··· INPUT FOR THIS TASK ···
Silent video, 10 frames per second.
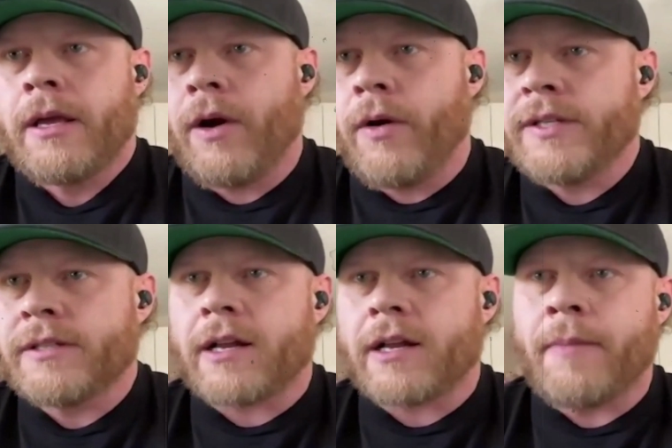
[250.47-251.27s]
He always
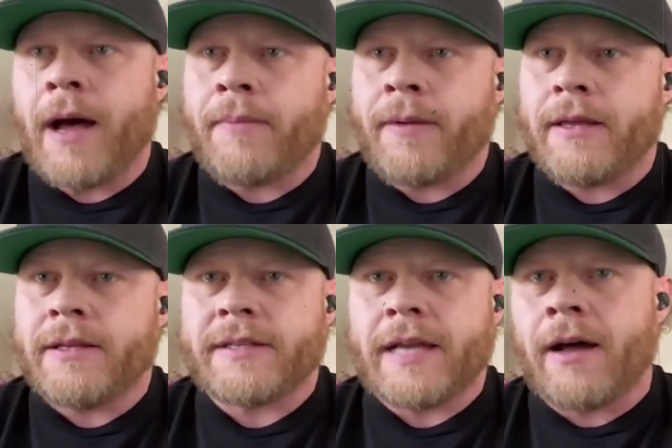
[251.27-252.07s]
talked about
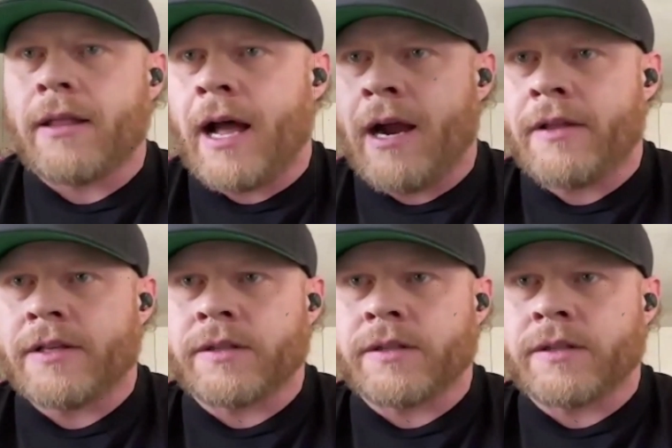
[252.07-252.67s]
being this outlier,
···
### YOUR INSTRUCTIONS
Every entry should be written out word for word, except for its pictures.

### SOLUTION FOR THIS EXERCISE
Silent video, 10 frames per second.
[250.47-251.27s]
He always
[251.27-252.07s]
talked about
[252.07-252.67s]
being this outlier,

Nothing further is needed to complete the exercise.